> _Recorded information_
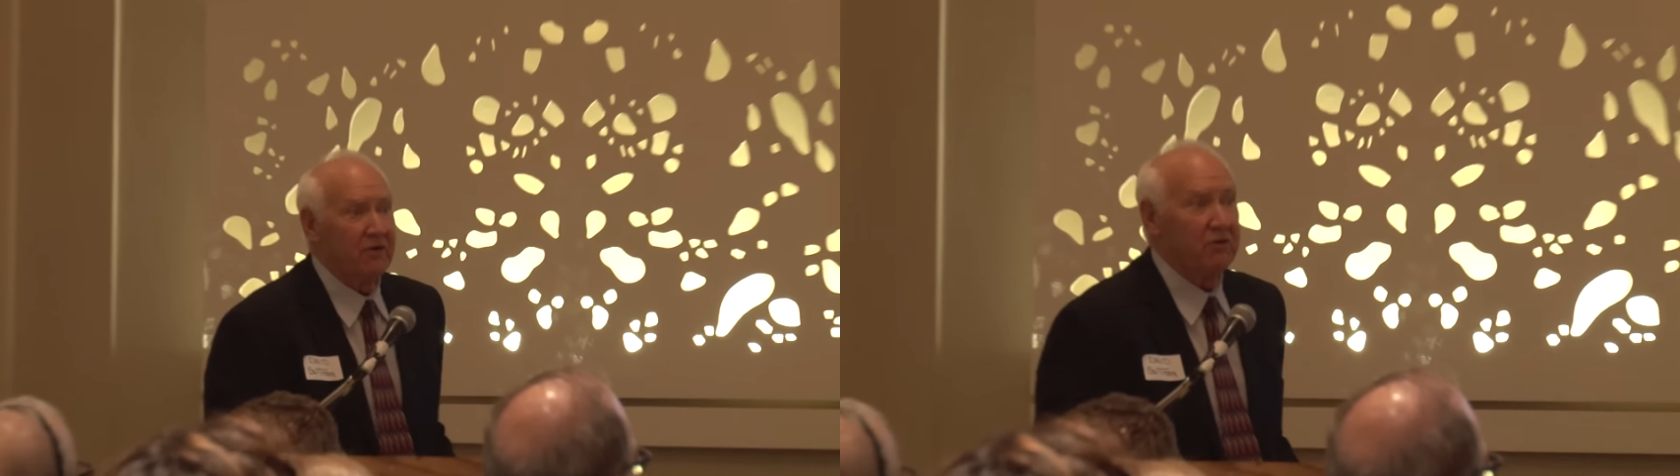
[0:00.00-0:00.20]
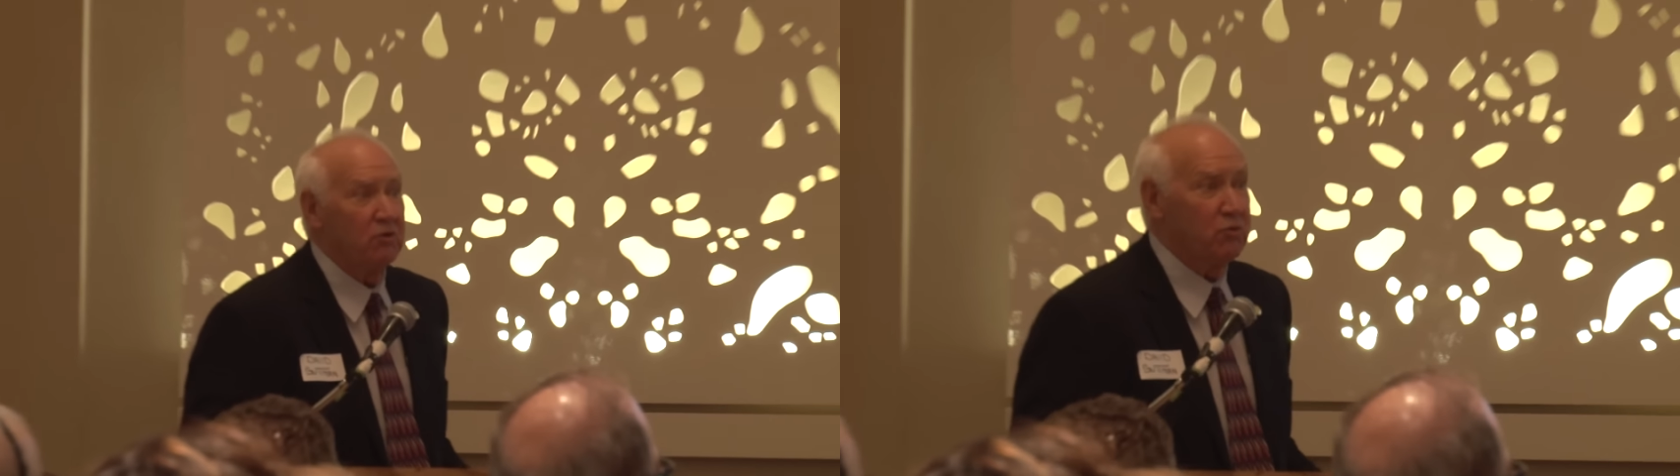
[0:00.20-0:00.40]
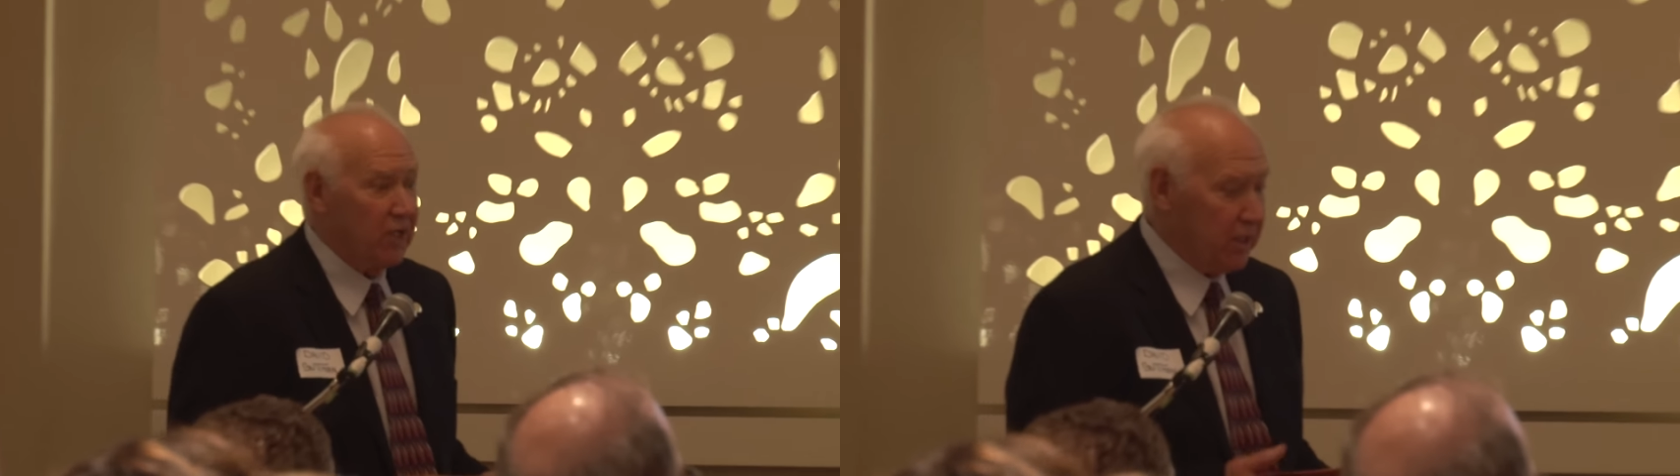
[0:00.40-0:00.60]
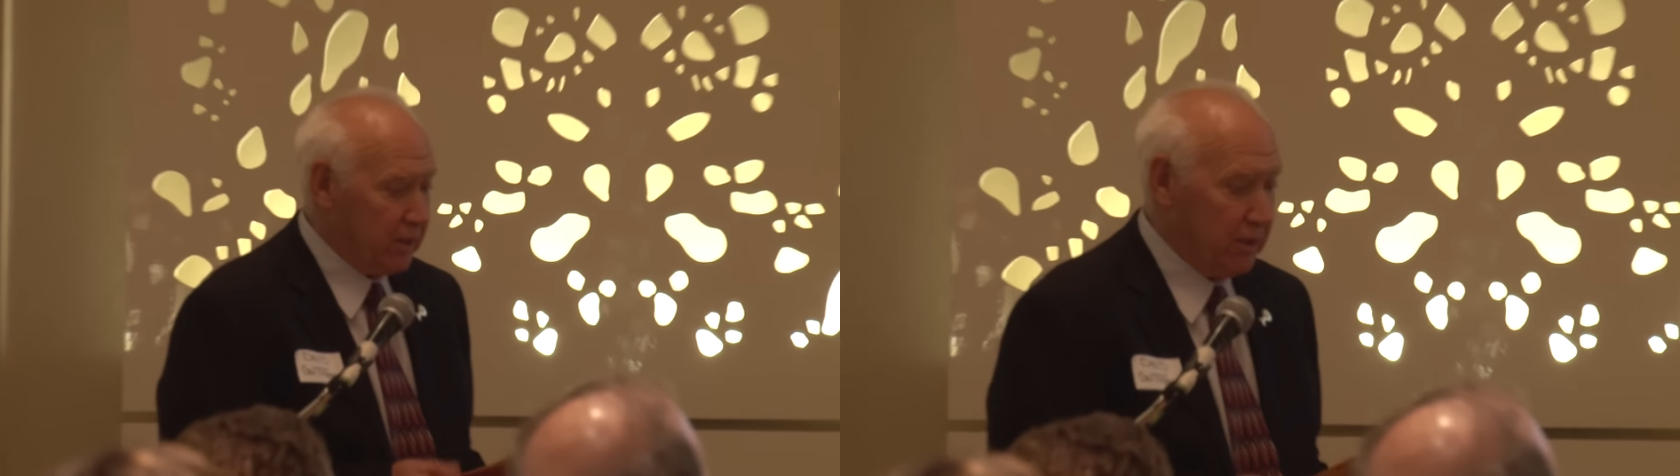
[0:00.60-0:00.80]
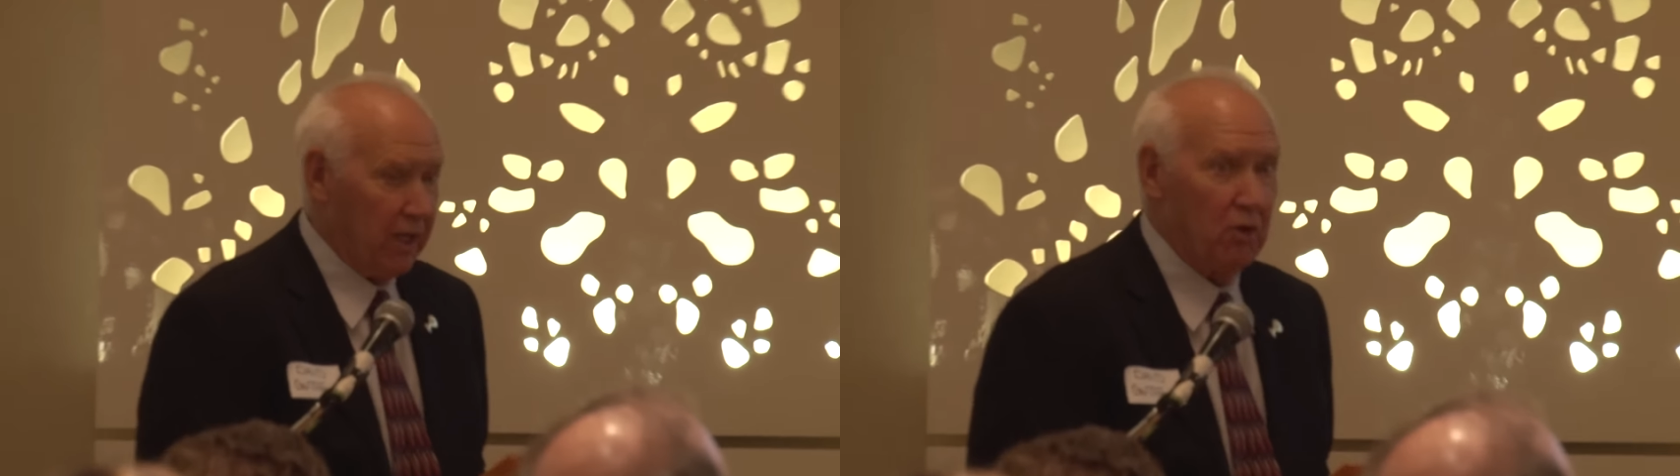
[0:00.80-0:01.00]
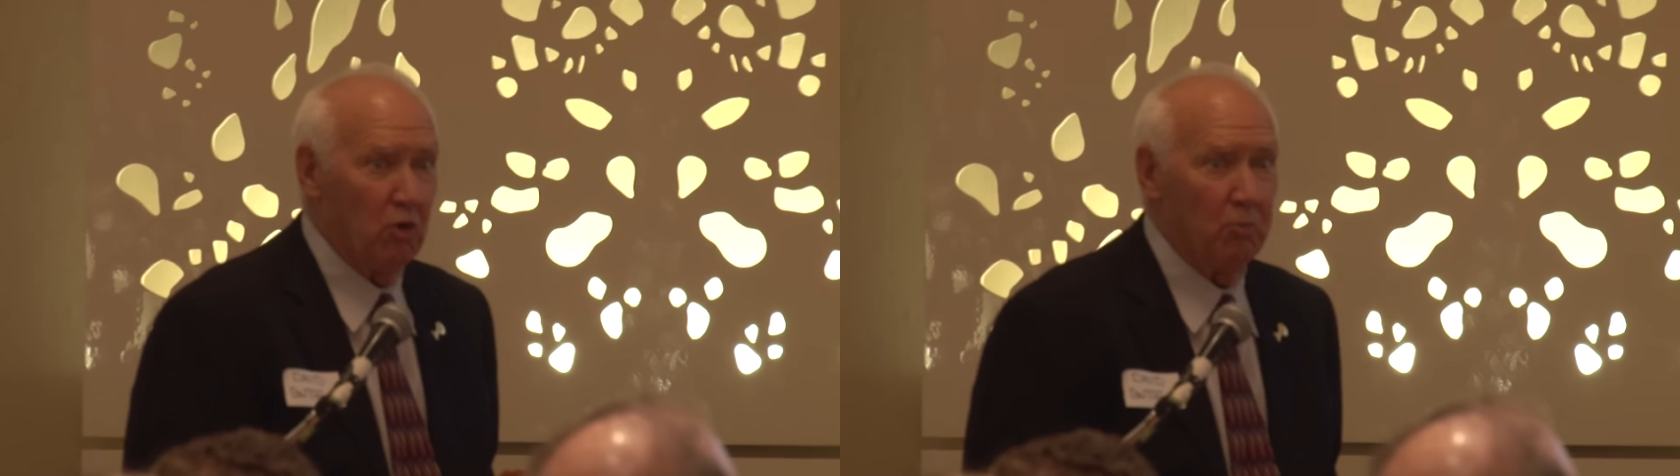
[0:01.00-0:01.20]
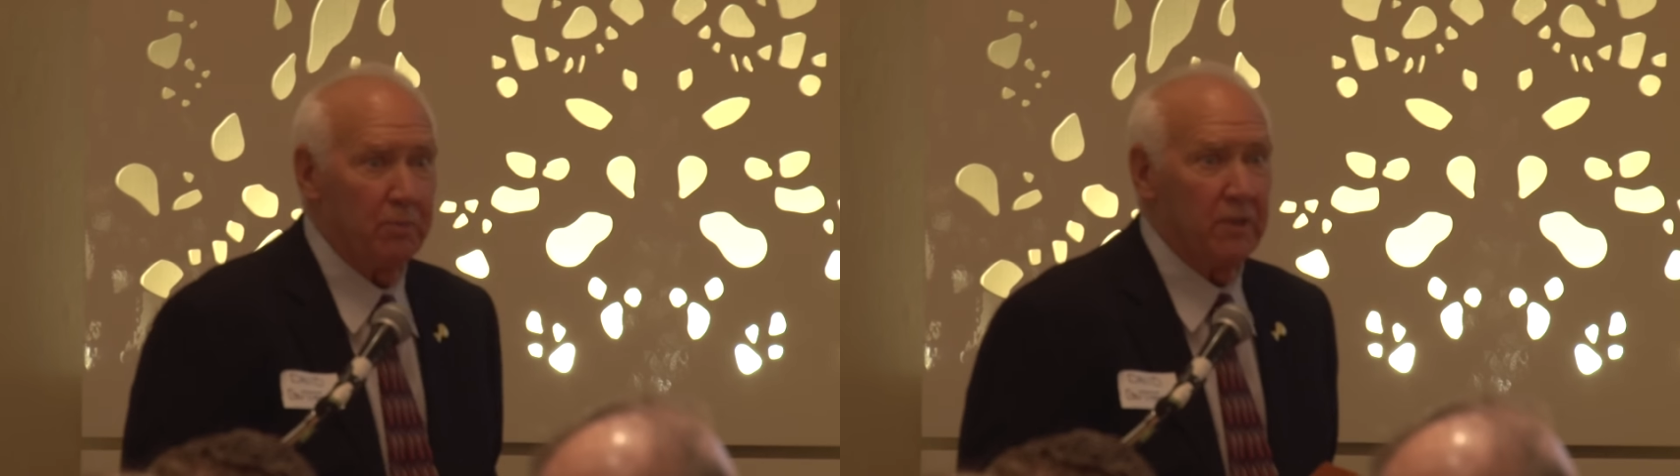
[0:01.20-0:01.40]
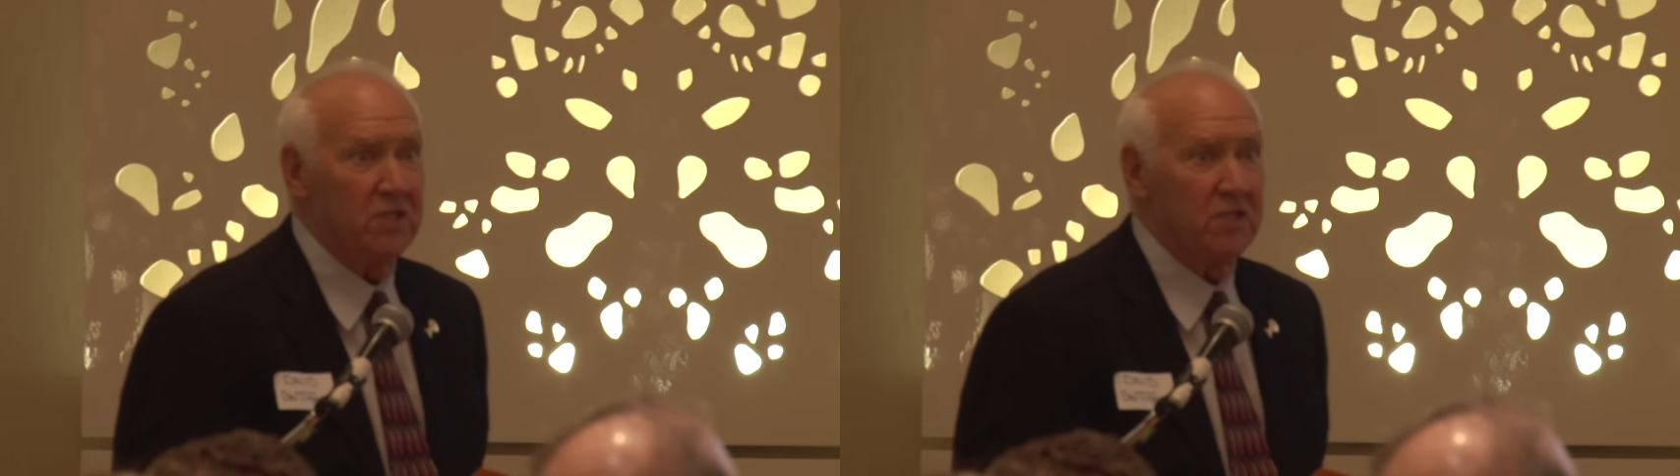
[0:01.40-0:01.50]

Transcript: they're unique, and I hope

> _Task goal_
Every line above needs to be written out again as it stands. Pictures do not belong in the copy.

> _Result for this task_
[0:00.00-0:00.20]
[0:00.20-0:00.40]
[0:00.40-0:00.60]
[0:00.60-0:00.80]
[0:00.80-0:01.00]
[0:01.00-0:01.20]
[0:01.20-0:01.40]
[0:01.40-0:01.50]

Transcript: they're unique, and I hope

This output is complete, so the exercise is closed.